§ Problem
Each line of the material must be reproduced exactly; pictures stay out.

§ Material provided
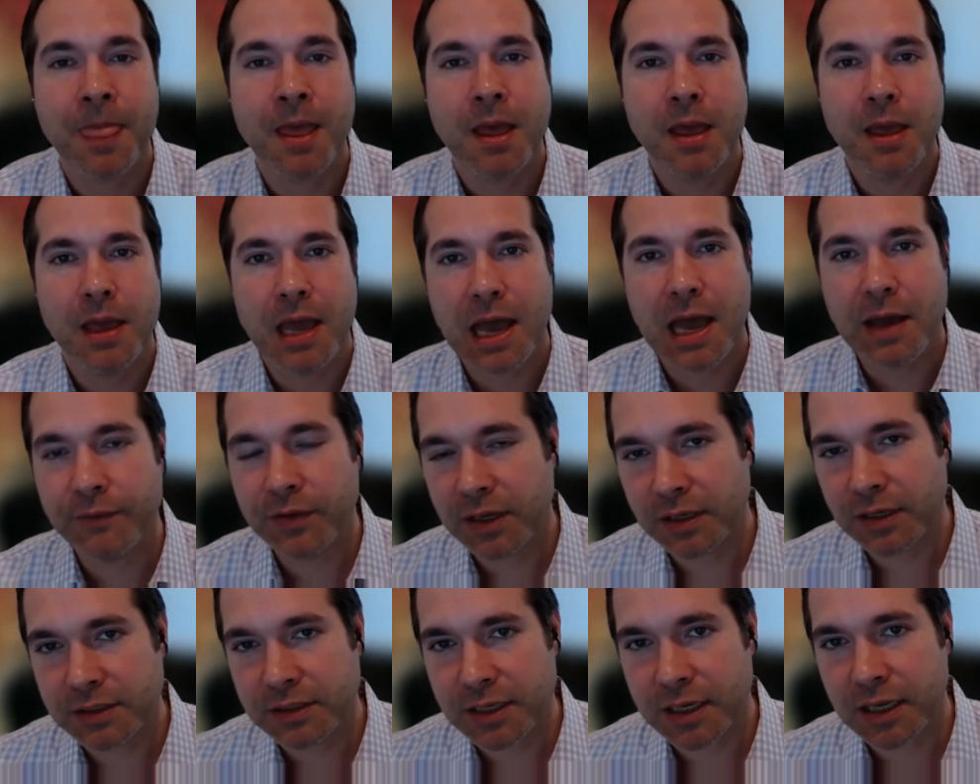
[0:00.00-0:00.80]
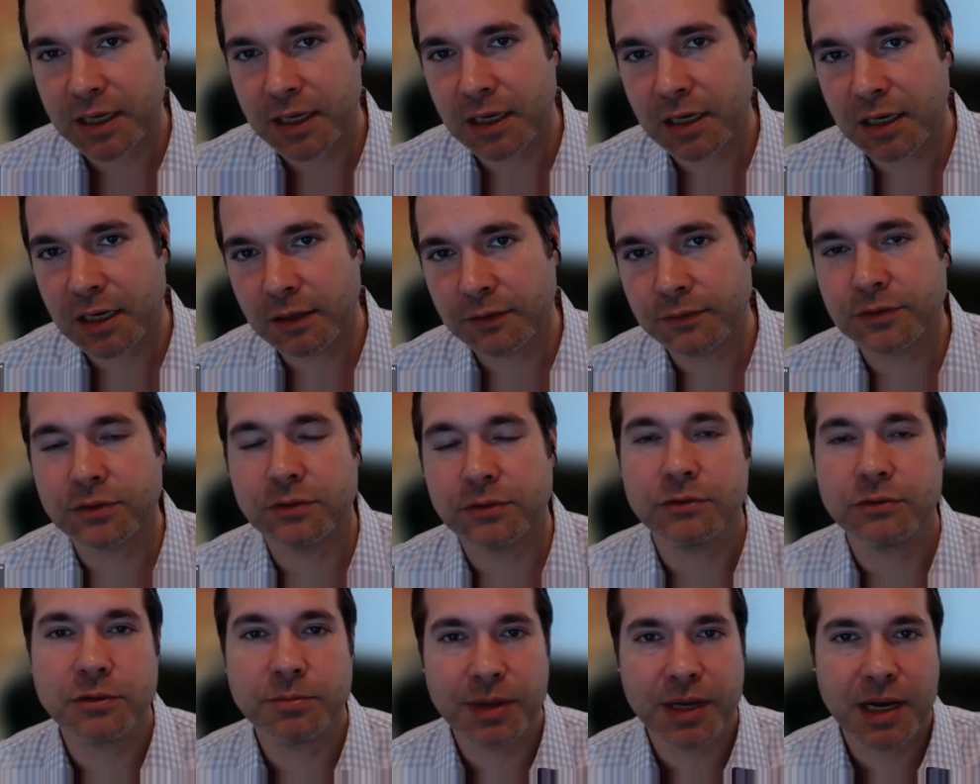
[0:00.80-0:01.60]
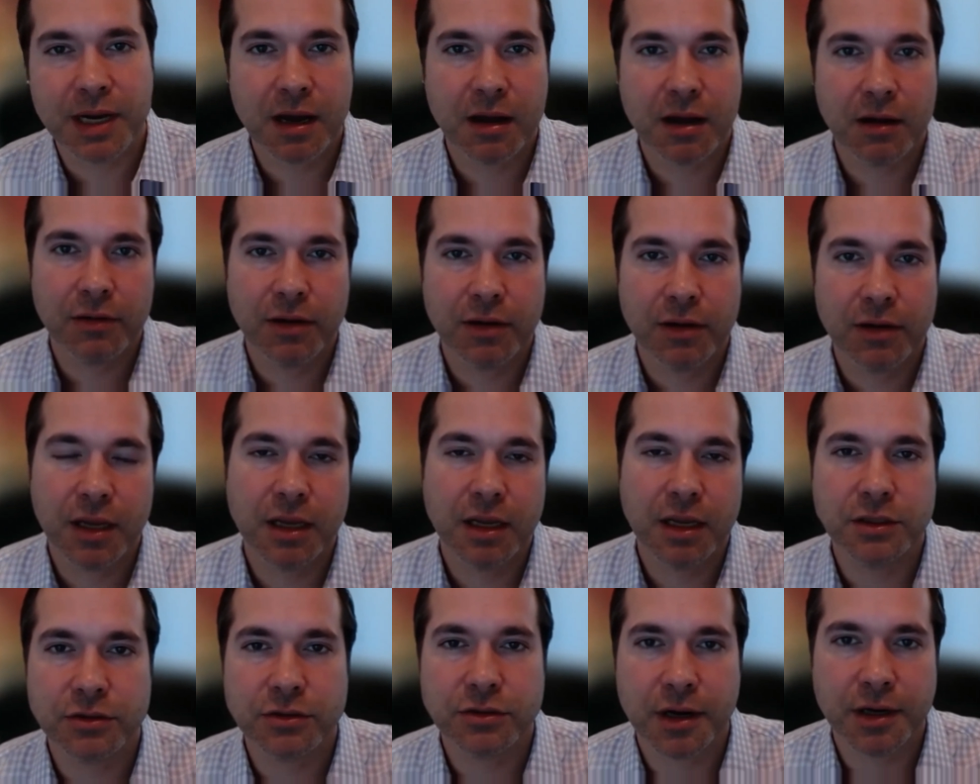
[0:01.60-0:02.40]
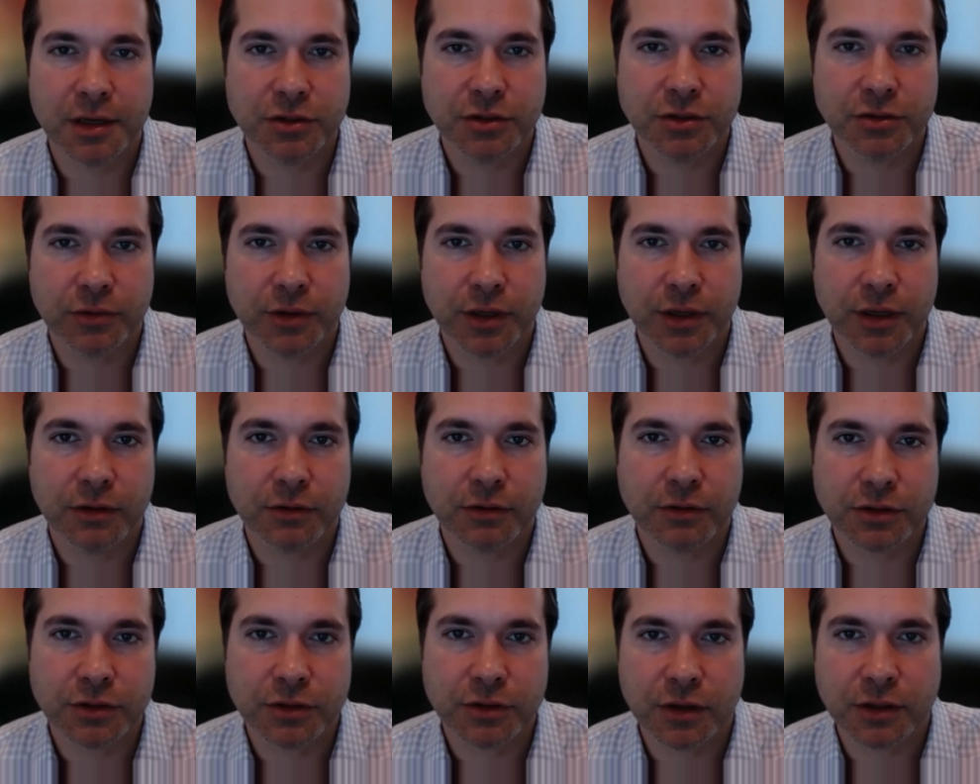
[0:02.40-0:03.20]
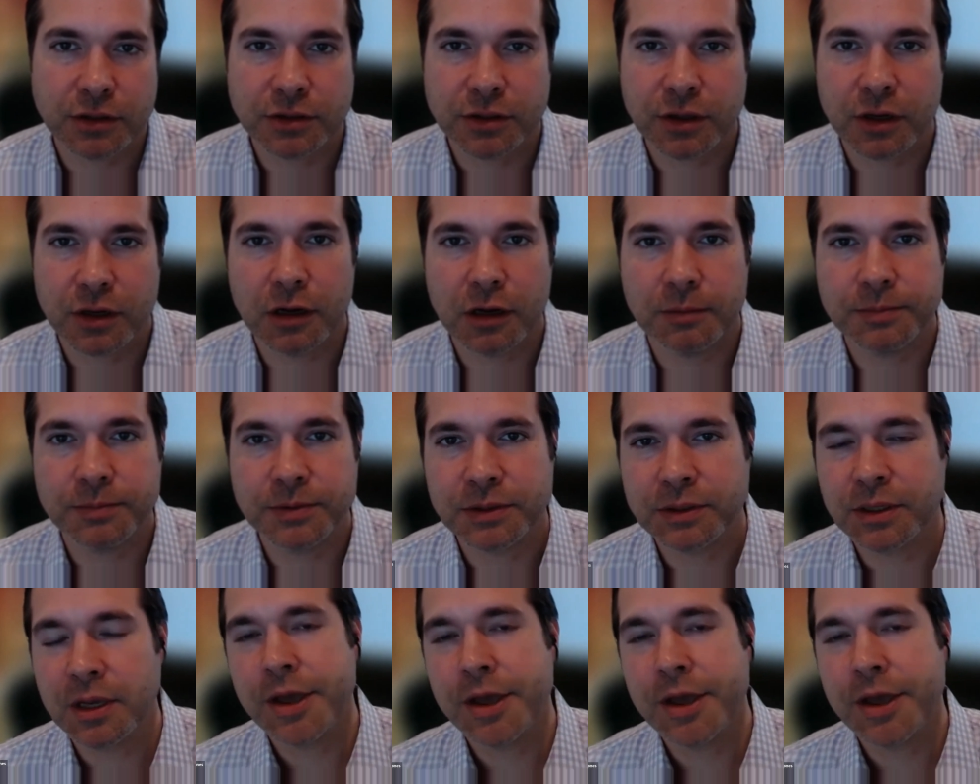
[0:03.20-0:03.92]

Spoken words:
having executives who spin out and try to join or start startups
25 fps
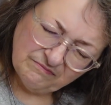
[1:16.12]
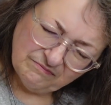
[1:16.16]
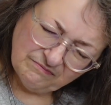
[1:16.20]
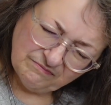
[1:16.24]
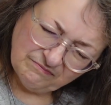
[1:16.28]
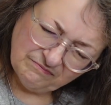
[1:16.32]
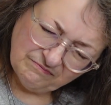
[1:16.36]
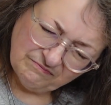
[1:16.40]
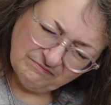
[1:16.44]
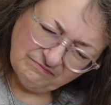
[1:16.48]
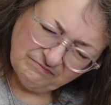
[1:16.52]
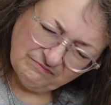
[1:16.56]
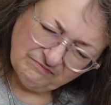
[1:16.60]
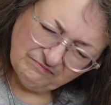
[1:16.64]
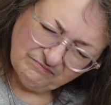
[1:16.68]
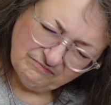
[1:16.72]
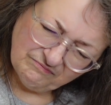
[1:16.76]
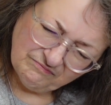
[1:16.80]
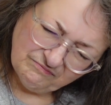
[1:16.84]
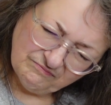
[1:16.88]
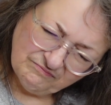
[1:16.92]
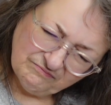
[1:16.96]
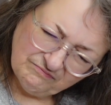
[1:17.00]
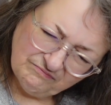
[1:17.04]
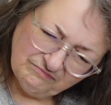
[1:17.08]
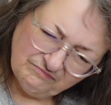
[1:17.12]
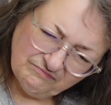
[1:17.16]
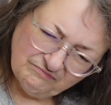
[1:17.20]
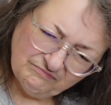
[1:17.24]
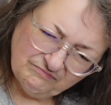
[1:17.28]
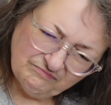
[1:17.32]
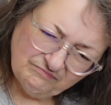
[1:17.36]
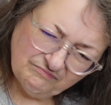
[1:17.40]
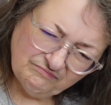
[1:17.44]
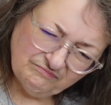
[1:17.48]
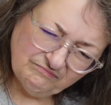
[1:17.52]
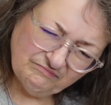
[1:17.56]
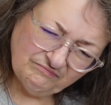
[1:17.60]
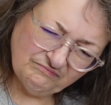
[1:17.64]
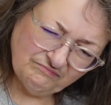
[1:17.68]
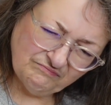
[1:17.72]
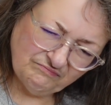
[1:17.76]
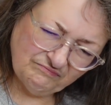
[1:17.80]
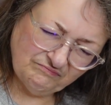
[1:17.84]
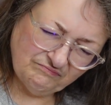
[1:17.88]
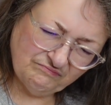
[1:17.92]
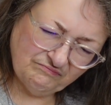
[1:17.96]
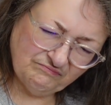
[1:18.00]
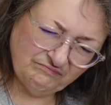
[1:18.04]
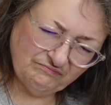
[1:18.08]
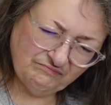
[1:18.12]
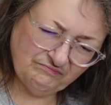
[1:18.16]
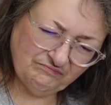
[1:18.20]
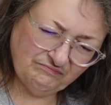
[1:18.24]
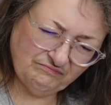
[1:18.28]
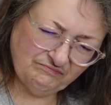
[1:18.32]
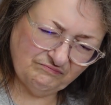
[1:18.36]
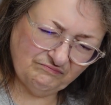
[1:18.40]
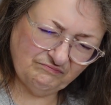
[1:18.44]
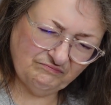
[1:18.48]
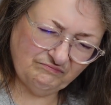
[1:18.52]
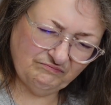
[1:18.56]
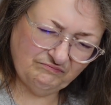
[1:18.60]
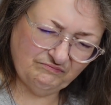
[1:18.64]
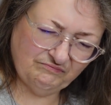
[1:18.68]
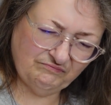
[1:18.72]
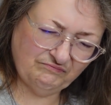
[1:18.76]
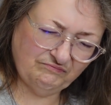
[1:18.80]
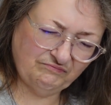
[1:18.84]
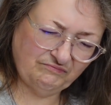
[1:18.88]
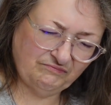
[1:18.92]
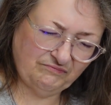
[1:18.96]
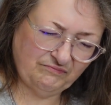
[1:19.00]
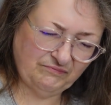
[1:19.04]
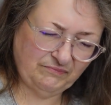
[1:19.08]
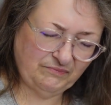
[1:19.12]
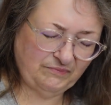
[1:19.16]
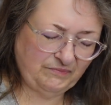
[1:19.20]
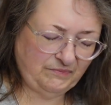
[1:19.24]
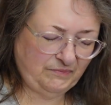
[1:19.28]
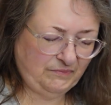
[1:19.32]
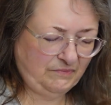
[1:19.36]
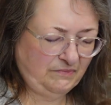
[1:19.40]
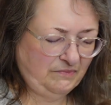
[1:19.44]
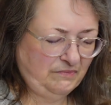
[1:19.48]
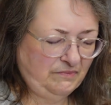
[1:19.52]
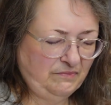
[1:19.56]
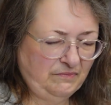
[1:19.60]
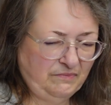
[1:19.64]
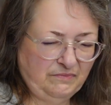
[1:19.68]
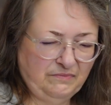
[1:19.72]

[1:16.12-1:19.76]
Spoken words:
(silence)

§ Exercise response
[0:00.00-0:00.80]
[0:00.80-0:01.60]
[0:01.60-0:02.40]
[0:02.40-0:03.20]
[0:03.20-0:03.92]

Spoken words:
having executives who spin out and try to join or start startups
25 fps
[1:16.12]
[1:16.16]
[1:16.20]
[1:16.24]
[1:16.28]
[1:16.32]
[1:16.36]
[1:16.40]
[1:16.44]
[1:16.48]
[1:16.52]
[1:16.56]
[1:16.60]
[1:16.64]
[1:16.68]
[1:16.72]
[1:16.76]
[1:16.80]
[1:16.84]
[1:16.88]
[1:16.92]
[1:16.96]
[1:17.00]
[1:17.04]
[1:17.08]
[1:17.12]
[1:17.16]
[1:17.20]
[1:17.24]
[1:17.28]
[1:17.32]
[1:17.36]
[1:17.40]
[1:17.44]
[1:17.48]
[1:17.52]
[1:17.56]
[1:17.60]
[1:17.64]
[1:17.68]
[1:17.72]
[1:17.76]
[1:17.80]
[1:17.84]
[1:17.88]
[1:17.92]
[1:17.96]
[1:18.00]
[1:18.04]
[1:18.08]
[1:18.12]
[1:18.16]
[1:18.20]
[1:18.24]
[1:18.28]
[1:18.32]
[1:18.36]
[1:18.40]
[1:18.44]
[1:18.48]
[1:18.52]
[1:18.56]
[1:18.60]
[1:18.64]
[1:18.68]
[1:18.72]
[1:18.76]
[1:18.80]
[1:18.84]
[1:18.88]
[1:18.92]
[1:18.96]
[1:19.00]
[1:19.04]
[1:19.08]
[1:19.12]
[1:19.16]
[1:19.20]
[1:19.24]
[1:19.28]
[1:19.32]
[1:19.36]
[1:19.40]
[1:19.44]
[1:19.48]
[1:19.52]
[1:19.56]
[1:19.60]
[1:19.64]
[1:19.68]
[1:19.72]

[1:16.12-1:19.76]
Spoken words:
(silence)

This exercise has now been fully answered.